A man as ancient as Mary comes to the ambulance door.
‘Fetch my bag would you, David? It’s on top of the fridge. Make sure my phone’s in there with my address book and purse. And could you ring Ann and tell her? Only don’t lay it on too thick – I don’t want to worry her.’
‘Righto. Anything else?’
‘Could you turn the heater off? And make sure the back door’s locked.’
‘Will do. Anything else?’
‘Can you ring Jessica and tell her I won’t be there today? Tell her I’ll give her a call from the hospital when I know what’s what.’
‘Okay darling. Here. Give us a kiss.’
He hauls himself up the steps, holds on to the yellow rail, and then bobs about arthritically from one side to the other as he struggles to figure out the cleanest, least painful place to kiss her. In the end he opts for the top of her head.
As he’s shuffling back towards the house I ask Mary if David is her next of kin.
‘I don’t know,’ she says. ‘He’s my boyfriend.’
‘Okay. Shall I put him down as your next of kin?’
‘I don’t know.
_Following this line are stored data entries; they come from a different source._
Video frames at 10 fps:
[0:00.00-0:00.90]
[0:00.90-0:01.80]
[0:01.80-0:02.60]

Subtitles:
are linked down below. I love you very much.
We don’t live together. We’re not living in sin.’
‘Oh – don’t worry about that, Mary. I don’t think anyone minds about that stuff anymore.’
She goes to put her injured hand up to her face, then winces and slowly relaxes it back down again. Her left eye has swollen up and closed now, but she fixes me keenly with her right.
‘I kept my house and he kept his.’
‘We’re not getting married.’
‘I think whatever works best for you is fine.’
‘When my husband died I didn’t want to get married again.’
‘No. I can understand that. But then things change, you come up with new arrangements. It’s perfectly understandable.’
‘Because if we got married it would affect things.’
‘Sure. And I think it’s a good idea to have your own space.’
‘No. You don’t understand. If we got married I wouldn’t be able to carry on collecting my first husband’s pension.’